When Mount Royal University political scientist Duane Bratt heard Horner’s initial comments, he assumed the minister must have been joking.
“It’s one of the most ridiculous policy ideas I’ve ever heard,” Bratt said.
“It’s such an absurd proposal that you had to have thought he was being sarcastic.”
But when he saw Horner go back to the idea again and again in the second interview, he wasn’t so sure.
“You couldn’t tell in the interview,” he said. “That’s my point.”
Bratt wasn’t alone in his confusion.
Premier steps in
At a press conference on Saturday, the premier was asked whether Horner’s comments were simply a rhetorical argument or if her government was seriously considering a natural-gas-to-heating-oil subsidy.
“No, no. I think he was clearly being sarcastic,” Smith said, laughing. “Maybe you have to know Nate Horner to know his sense of humour.”

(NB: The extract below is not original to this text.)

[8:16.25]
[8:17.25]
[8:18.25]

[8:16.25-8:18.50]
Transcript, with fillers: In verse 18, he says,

She, too, went further, directly addressing Horner’s comment about being “deadly serious” when he made the proposal.
“I think he was dead serious about how unfair it is,” the premier said.

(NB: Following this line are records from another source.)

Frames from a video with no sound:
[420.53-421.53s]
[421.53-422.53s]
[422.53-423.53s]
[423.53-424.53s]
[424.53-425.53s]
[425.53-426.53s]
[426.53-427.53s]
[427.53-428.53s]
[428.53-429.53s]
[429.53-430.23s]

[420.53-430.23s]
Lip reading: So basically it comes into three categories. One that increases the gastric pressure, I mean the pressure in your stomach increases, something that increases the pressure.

“I mean, that’s the kind of absurdity that we’d have to have: the only way for us to qualify for a carbon-tax [exemption] is to go from a cleaner source of fuel to a dirtier source of fuel.”
For context: an average Alberta household consumes about 10 GJ worth of natural gas per month, and the carbon tax bill on that works out to about $33 per month.
Even if the government were to fully subsidize the cost of converting a natural-gas furnace to a heating-oil system, the operating cost difference would outweigh the carbon tax savings for a typical household, said Sara Hastings-Simon, a professor of earth, energy and environment at the University of Calgary’s School of Public Policy.
That’s because oil is significantly more expensive than natural gas for the same amount of heating power.
“We’re talking something like two times more expensive,” Hastings-Simon said, noting the exact amounts can vary from region to region and with the fluctuating prices of both fuels.
“Not to mention, it’s also just a lot more inconvenient,” she added.
“You have to get fuel oil delivered versus having it just arrive in your home in pipes. You have to buy it before the heating season. You have to pay all those costs upfront. So, even in a world where Alberta, for whatever reason, decided to subsidize a conversion, it’s hard to see why anybody would want to make that change.”
For her part, she said she couldn’t tell if Horner was joking, either, when he raised the heating-oil-conversion idea repeatedly.
But Horner, himself, did clarify, a few days after his television appearances.
‘I was being entirely sarcastic’
On his way into the legislature on Monday afternoon, the finance minister was asked if he had been serious with the heating-oil proposal.
“No,” Horner replied. “I was being entirely sarcastic, to point out the ridiculousness of the federal policy on the carbon tax.”
“I was dead serious about making the point,” he added. “And I think I did.”
Lori Williams isn’t so sure.
She teaches political science at Mount Royal University and says, if Horner’s TV appearances were genuine attempts at sarcasm, that didn’t come across clearly, in part because of his straight-faced insistence he was serious and in part because of his government’s track record.
“The Alberta government has made a number of claims that have been surprising and have led people to wonder if they were serious,” Williams said.
“For example: Is Alberta serious about saying they are owed 53 per cent of the assets in the Canada Pension Plan?”
Bratt said there was a similar sense of incredulity when Alberta announced it was pausing approvals on renewable energy projects because of concerns over the future cost of cleaning up wind turbines and solar panels, given how the government has treated the much larger environmental liabilities of the oil-and-gas sector. (That was no joke however; the moratorium on renewables remains in effect until the end of February.)
And while Horner’s initial interviews may have been surprising to Bratt, he said the minister’s subsequent clarification was not, given what the premier said on the weekend.
“Once your boss tells you, ‘No, you were joking,’ then, by definition, you were joking.”